### Task requirements
Beneath this task are the entries; from the line with "[0:00.72-0:00.96]" through the last one, transcribe every line exactly and nothing else, skipping pictures.

### Dataset
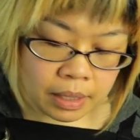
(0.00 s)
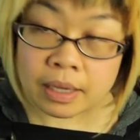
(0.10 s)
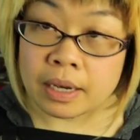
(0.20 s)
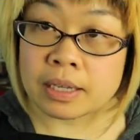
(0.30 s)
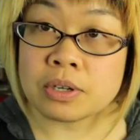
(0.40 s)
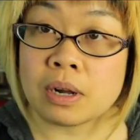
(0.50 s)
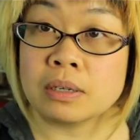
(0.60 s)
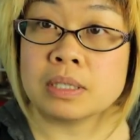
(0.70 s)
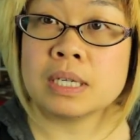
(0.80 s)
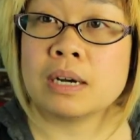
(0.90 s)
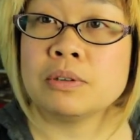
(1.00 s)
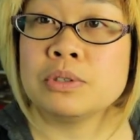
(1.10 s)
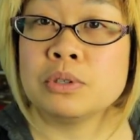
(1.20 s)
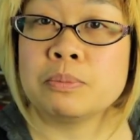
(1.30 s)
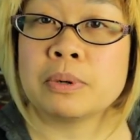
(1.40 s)
I think it's all down
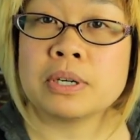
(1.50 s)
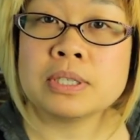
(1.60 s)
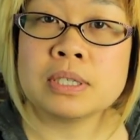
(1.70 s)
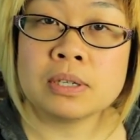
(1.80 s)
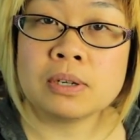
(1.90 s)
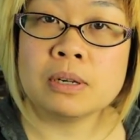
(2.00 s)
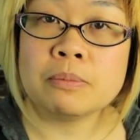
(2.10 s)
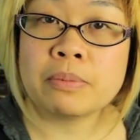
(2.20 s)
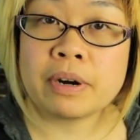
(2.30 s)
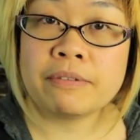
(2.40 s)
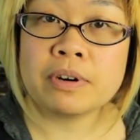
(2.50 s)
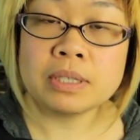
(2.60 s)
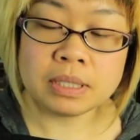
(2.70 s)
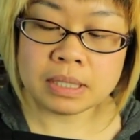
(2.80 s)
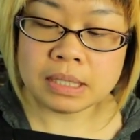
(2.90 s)
to personal
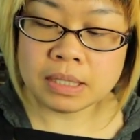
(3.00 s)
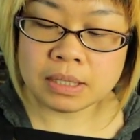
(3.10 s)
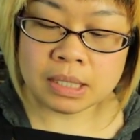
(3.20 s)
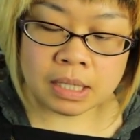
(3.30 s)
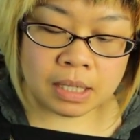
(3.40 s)
preferences.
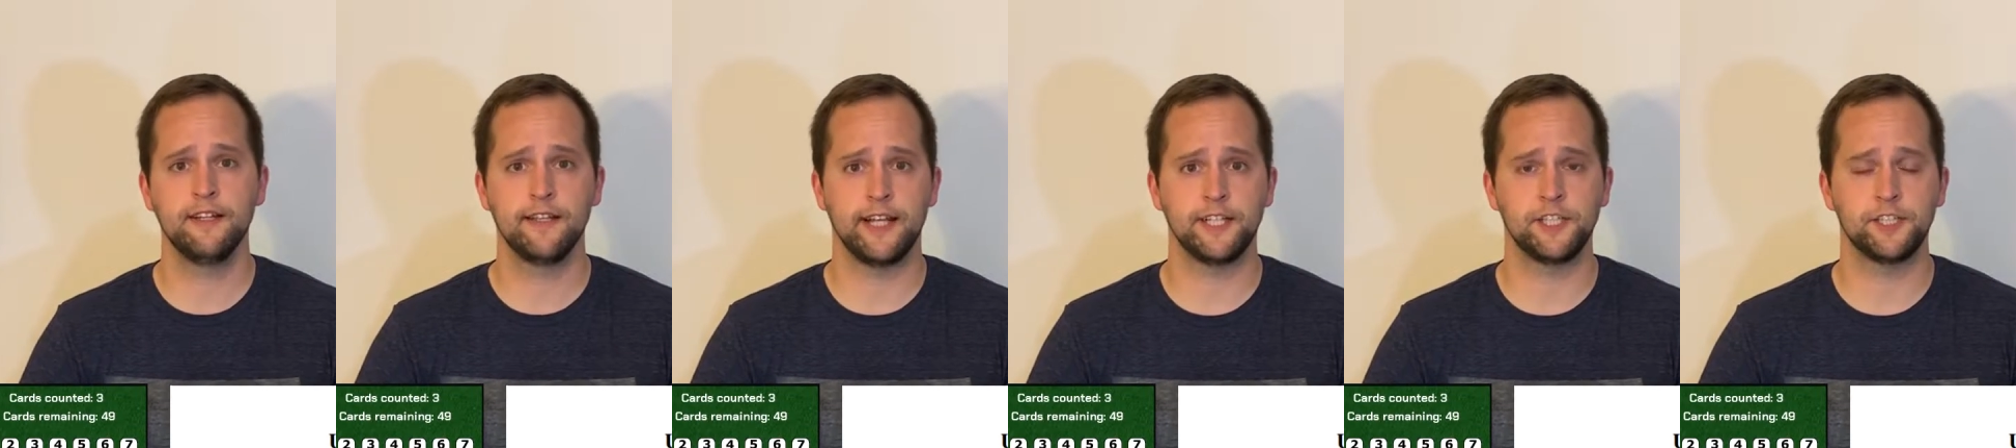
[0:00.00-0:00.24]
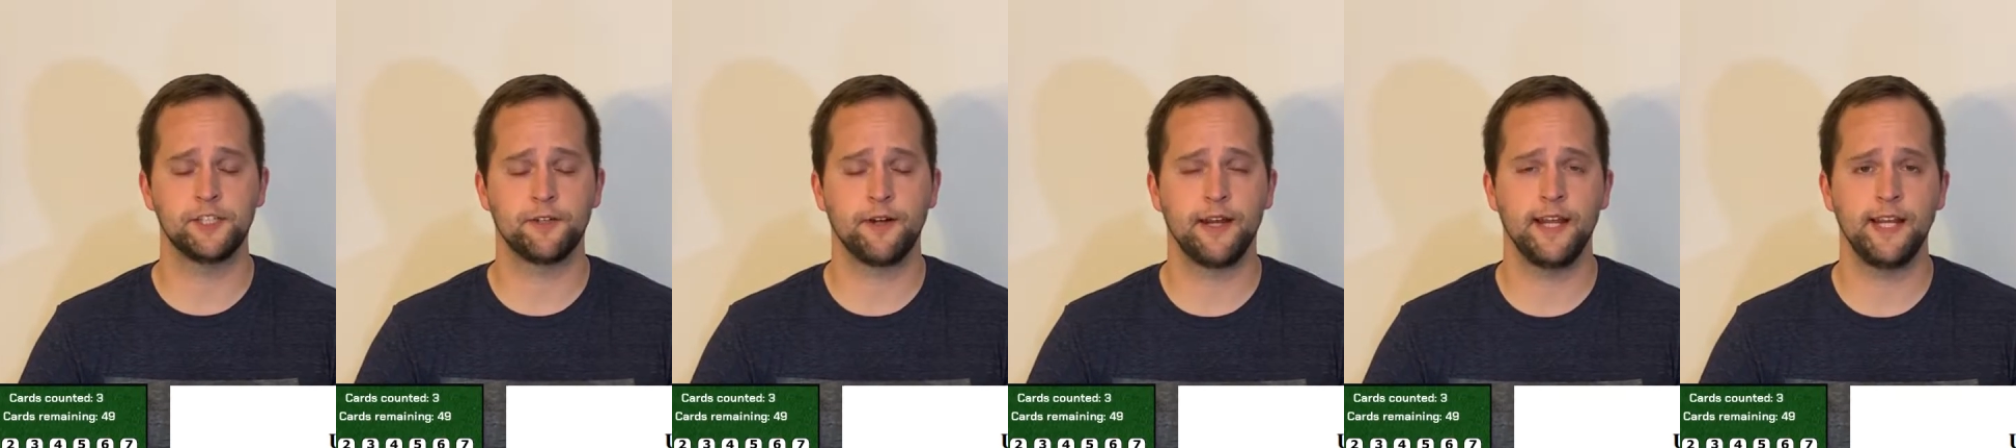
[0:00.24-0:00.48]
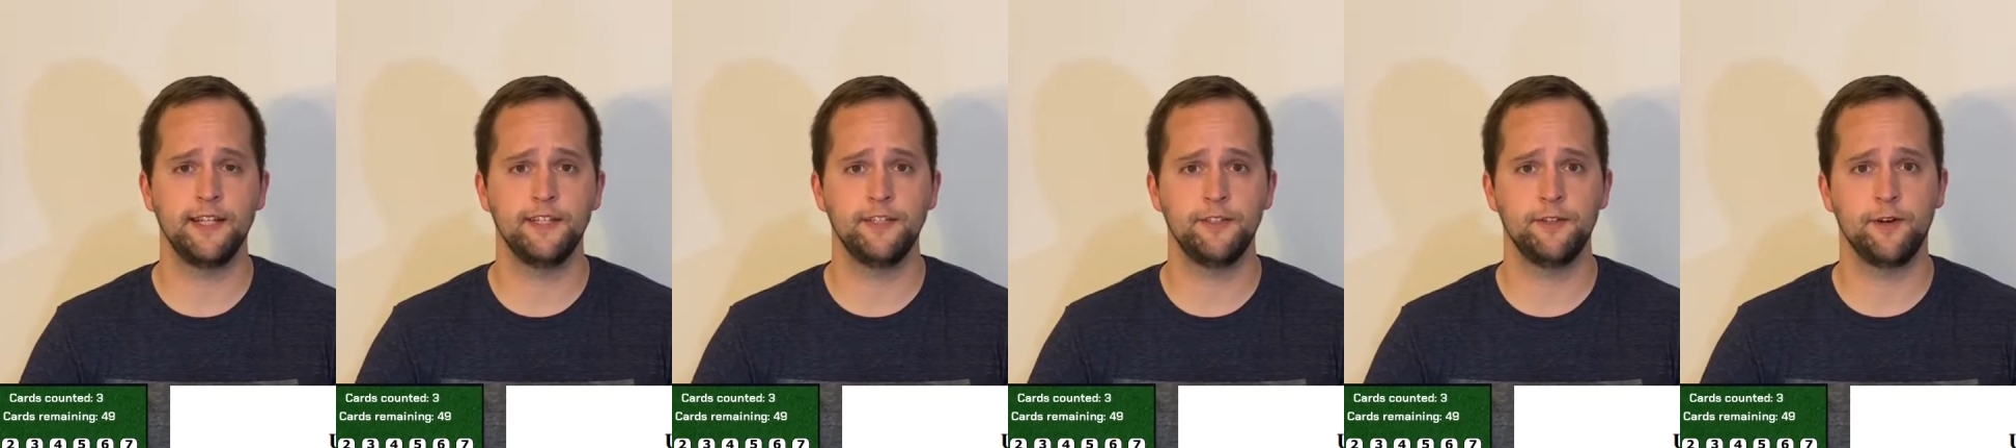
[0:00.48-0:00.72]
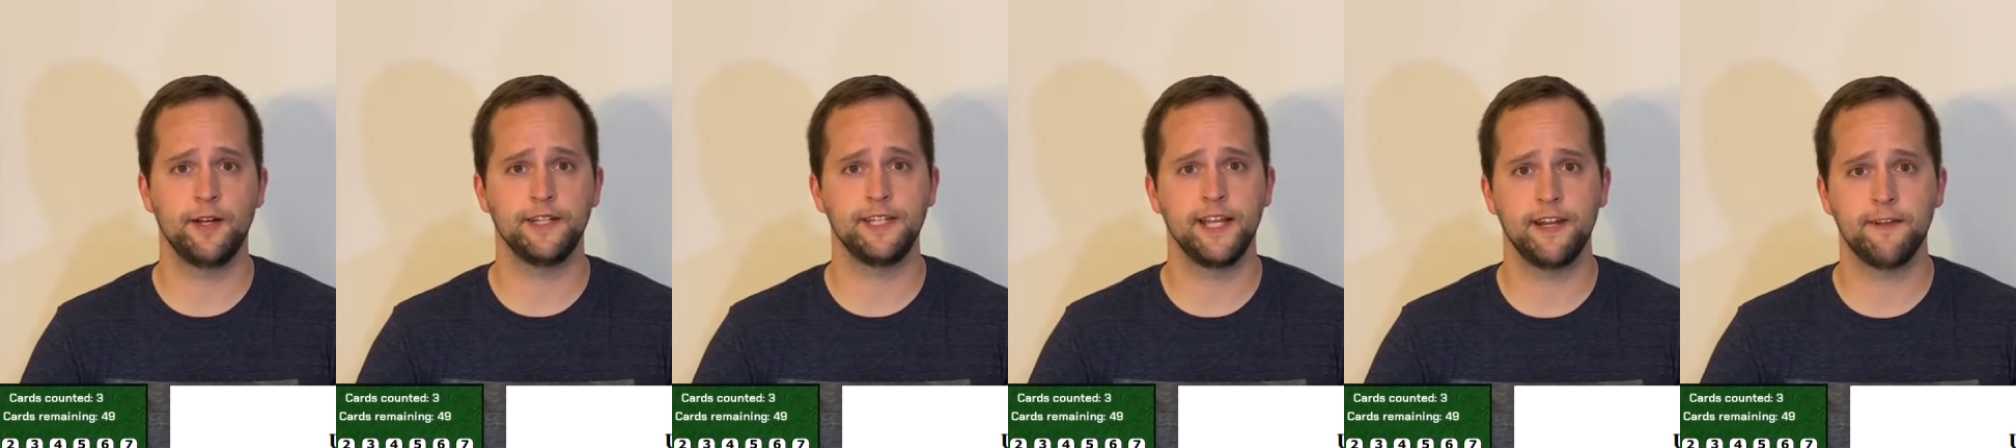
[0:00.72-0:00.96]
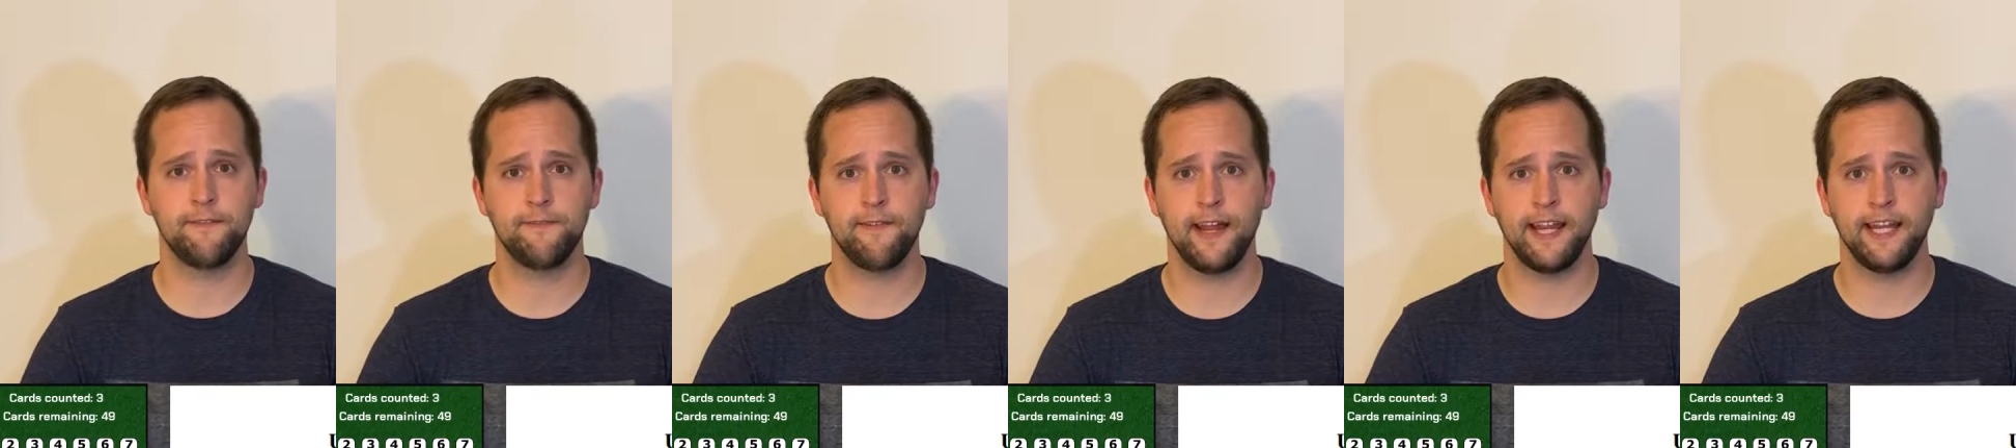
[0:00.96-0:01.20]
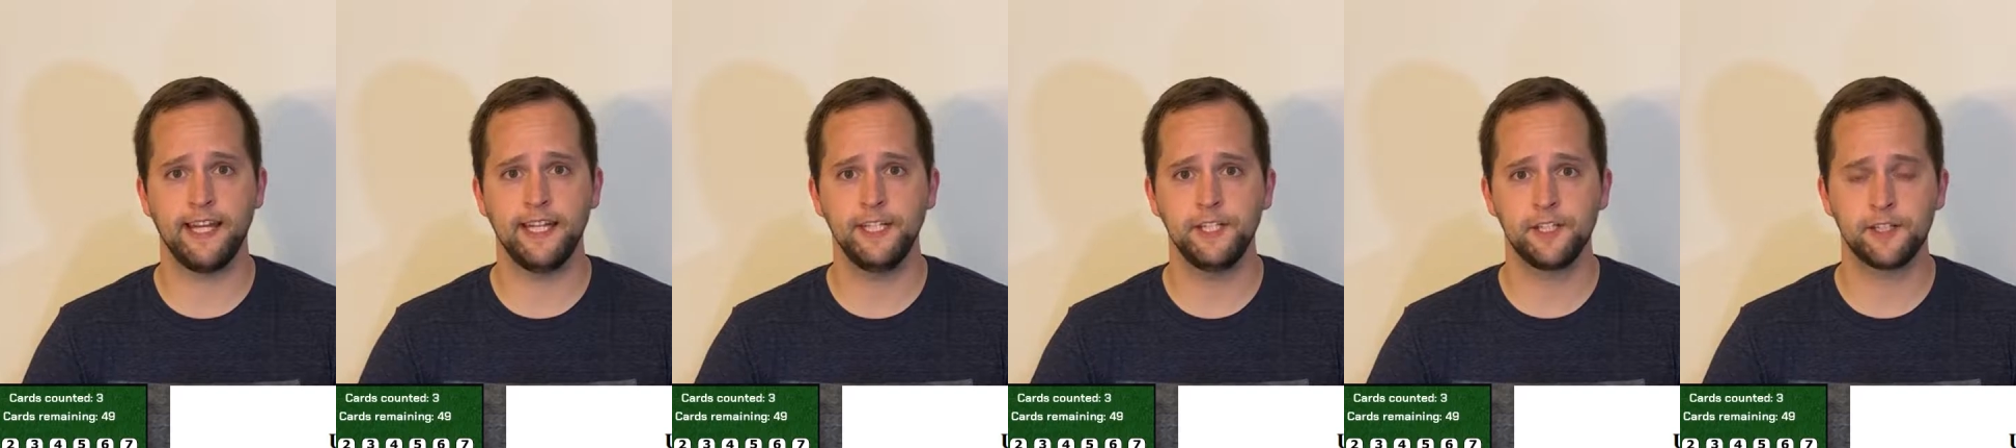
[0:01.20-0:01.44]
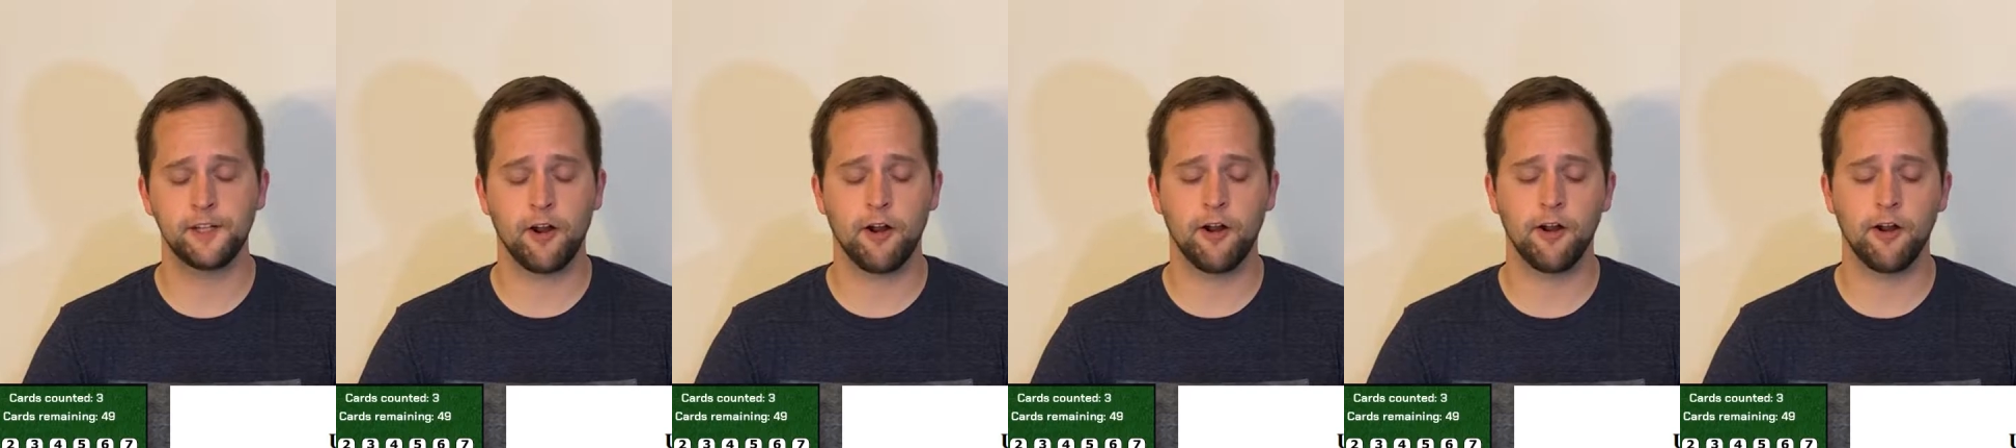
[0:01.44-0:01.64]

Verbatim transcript: that's trained to identify each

### Response to the task
[0:00.72-0:00.96]
[0:00.96-0:01.20]
[0:01.20-0:01.44]
[0:01.44-0:01.64]

Verbatim transcript: that's trained to identify each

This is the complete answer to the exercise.